3.1. Understanding Customer Cloud Subscriptions on GCP
Red Hat OpenShift Dedicated provides a Customer Cloud Subscription (CCS) model that allows Red Hat to deploy and manage OpenShift Dedicated into a customer’s existing Google Cloud Platform (GCP) account. Red Hat requires several prerequisites be met in order to provide this service.
Red Hat recommends the usage of GCP project, managed by the customer, to organize all of your GCP resources. A project consists of a set of users and APIs, as well as billing, authentication, and monitoring settings for those APIs.
It is recommended for the OpenShift Dedicated cluster using a CCS model to be hosted in a GCP project within a GCP organization. The Organization resource is the root node of the GCP resource hierarchy and all resources that belong to an organization are grouped under the organization node. Customers have the choice of using service account keys or Workload Identity Federation when creating the roles and credentials necessary to access Google Cloud resources within a GCP project.
Unless specified, the information provided in this topic is applicable to OpenShift Dedicated on Google Cloud Platform (GCP) clusters that use service account keys or Workload Identity Federation (WIF) to grant the required necessary credentials.
3.2. Customer requirements
OpenShift Dedicated clusters using a Customer Cloud Subscription (CCS) model on Google Cloud Platform (GCP) must meet several prerequisites before they can be deployed.
3.2.1. Account
- The customer ensures that Google Cloud limits are sufficient to support OpenShift Dedicated provisioned within the customer-provided GCP account.
- The customer-provided GCP account should be in the customer’s Google Cloud Organization.
- The customer-provided GCP account must not be transferable to Red Hat.
- The customer may not impose GCP usage restrictions on Red Hat activities.
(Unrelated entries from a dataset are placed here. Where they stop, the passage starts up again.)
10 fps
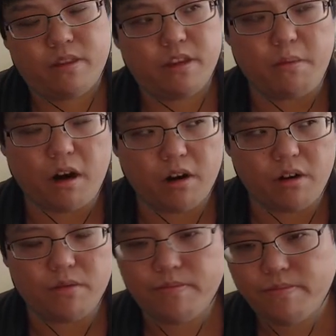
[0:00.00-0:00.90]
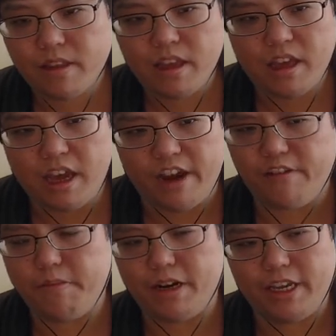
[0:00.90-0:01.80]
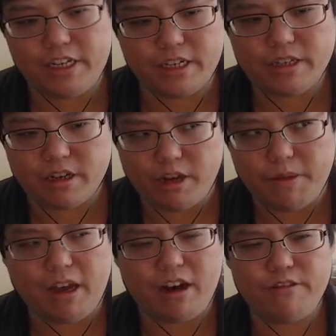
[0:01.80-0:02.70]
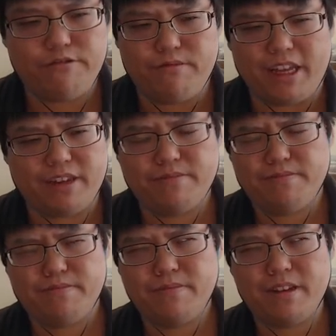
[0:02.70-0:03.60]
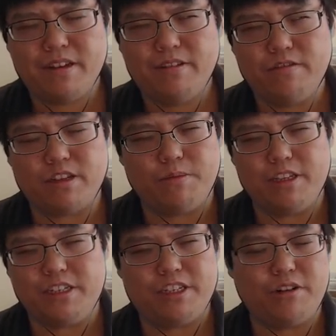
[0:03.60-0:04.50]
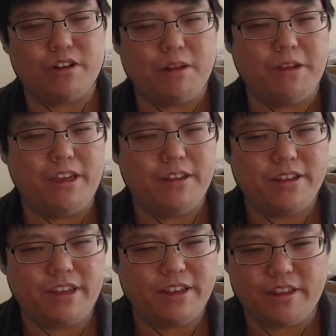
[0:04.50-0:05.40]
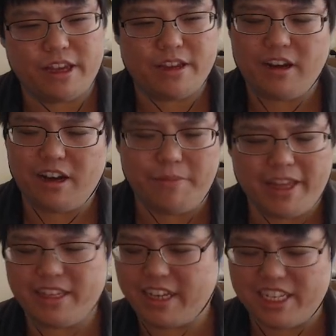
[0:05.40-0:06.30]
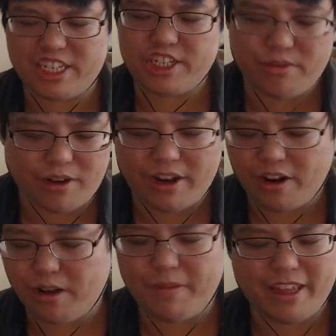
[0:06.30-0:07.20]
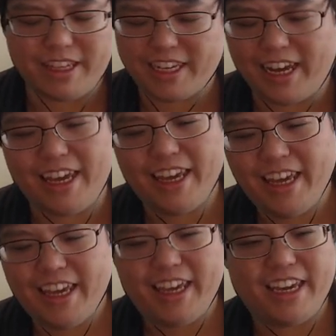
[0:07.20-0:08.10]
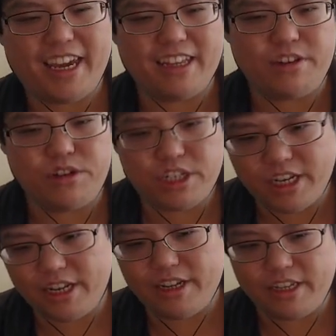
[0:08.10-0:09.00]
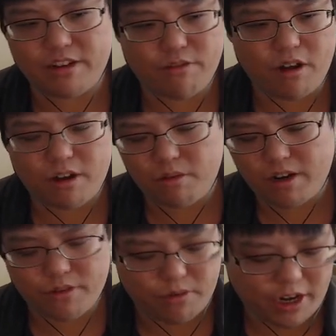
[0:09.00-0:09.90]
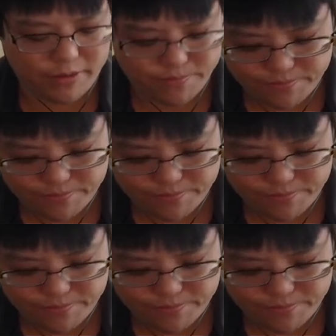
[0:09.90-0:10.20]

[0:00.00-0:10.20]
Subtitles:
tomorrow everybody just cut me off, like, for some reason just turned on me, like, oh man, this guy's a shit writer, oh man, this guy, he can't do shit, he's a fraud, whatever, right?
Imposing restrictions severely hinders Red Hat’s ability to respond to incidents.
- Red Hat deploys monitoring into GCP to alert Red Hat when a highly privileged account, such as a root account, logs into the customer-provided GCP account.
The customer can deploy native GCP services within the same customer-provided GCP account.
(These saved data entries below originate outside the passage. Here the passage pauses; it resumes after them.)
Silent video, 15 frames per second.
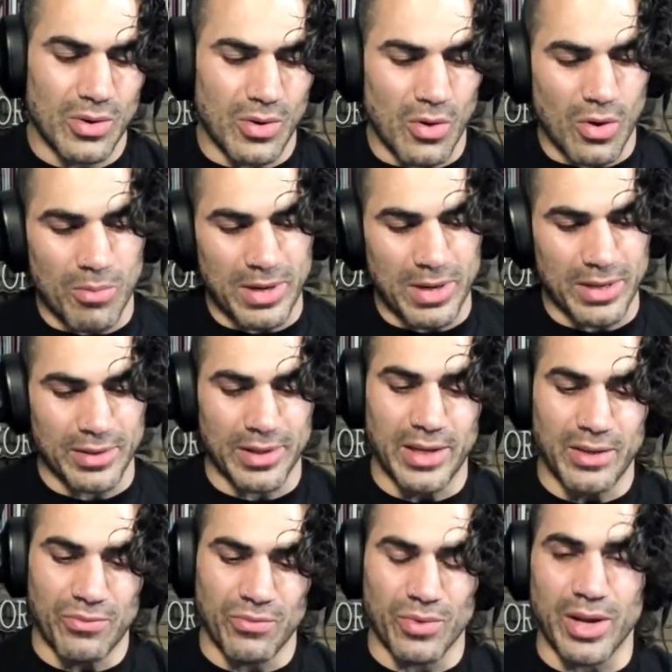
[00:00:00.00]
all my
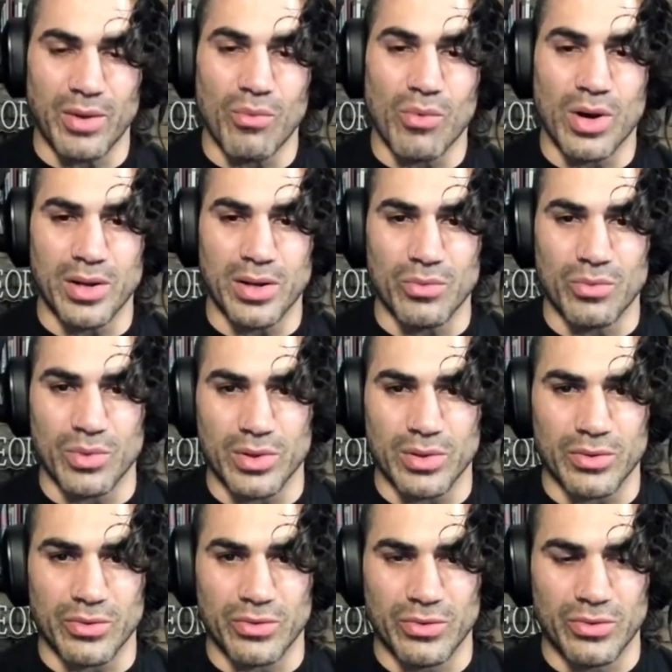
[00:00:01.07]
life, what I wanted
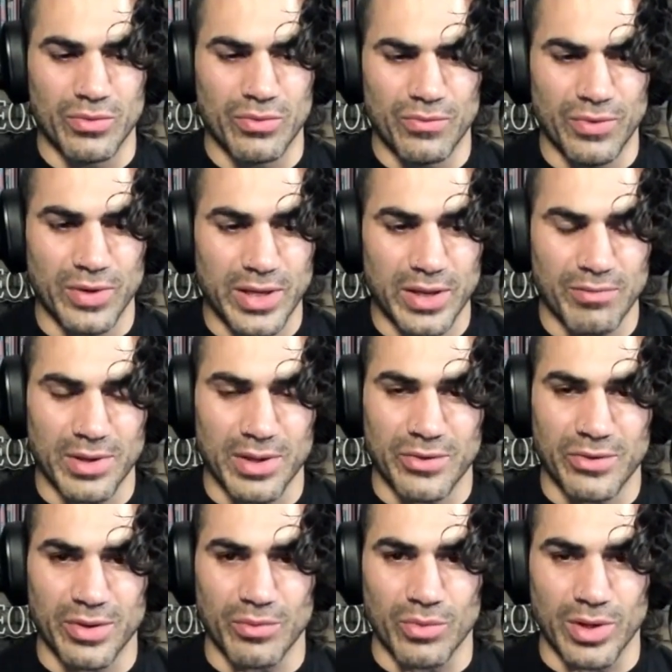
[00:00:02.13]
was
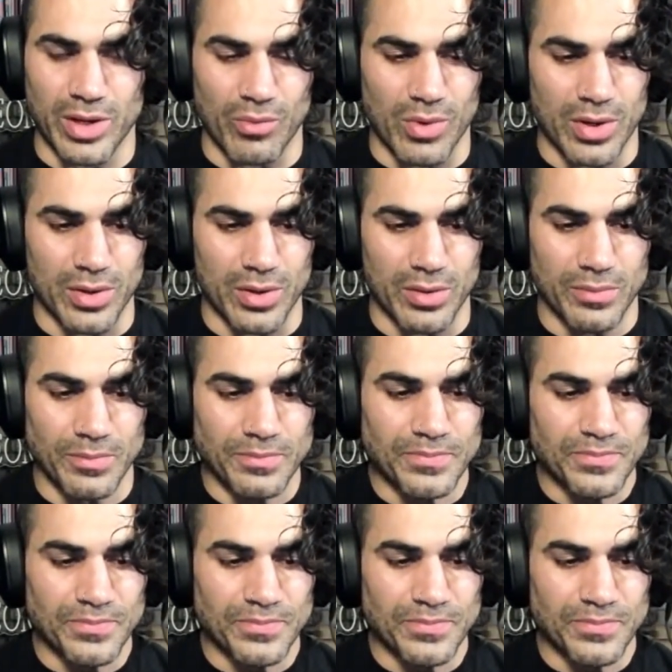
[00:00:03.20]
forgiveness, and what I wanted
NoteCustomers are encouraged, but not mandated, to deploy resources in a Virtual Private Cloud (VPC) separate from the VPC hosting OpenShift Dedicated and other Red Hat supported services.
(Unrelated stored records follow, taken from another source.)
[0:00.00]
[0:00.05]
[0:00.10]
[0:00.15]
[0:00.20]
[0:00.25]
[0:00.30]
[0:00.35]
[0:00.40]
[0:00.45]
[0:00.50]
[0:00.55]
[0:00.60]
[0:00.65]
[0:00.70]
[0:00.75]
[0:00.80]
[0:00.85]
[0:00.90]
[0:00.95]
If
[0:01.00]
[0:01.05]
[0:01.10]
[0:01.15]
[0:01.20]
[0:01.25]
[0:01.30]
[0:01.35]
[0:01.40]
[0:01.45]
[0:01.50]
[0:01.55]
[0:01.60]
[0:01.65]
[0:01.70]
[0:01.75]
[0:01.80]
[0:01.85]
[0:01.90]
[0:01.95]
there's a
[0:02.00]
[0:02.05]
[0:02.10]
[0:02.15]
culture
3.2.2. Access requirements
To appropriately manage the OpenShift Dedicated service, Red Hat must have the
AdministratorAccess
policy applied to the administrator role at all times.NoteThis policy only provides Red Hat with permissions and capabilities to change resources in the customer-provided GCP account.
- Red Hat must have GCP console access to the customer-provided GCP account. This access is protected and managed by Red Hat.
- The customer must not utilize the GCP account to elevate their permissions within the OpenShift Dedicated cluster.
- Actions available in the OpenShift Cluster Manager must not be directly performed in the customer-provided GCP account.
3.2.3. Support requirements
- Red Hat recommends that the customer have at least Enhanced Support from GCP.
- Red Hat has authority from the customer to request GCP support on their behalf.
- Red Hat has authority from the customer to request GCP resource limit increases on the customer-provided account.
- Red Hat manages the restrictions, limitations, expectations, and defaults for all OpenShift Dedicated clusters in the same manner, unless otherwise specified in this requirements section.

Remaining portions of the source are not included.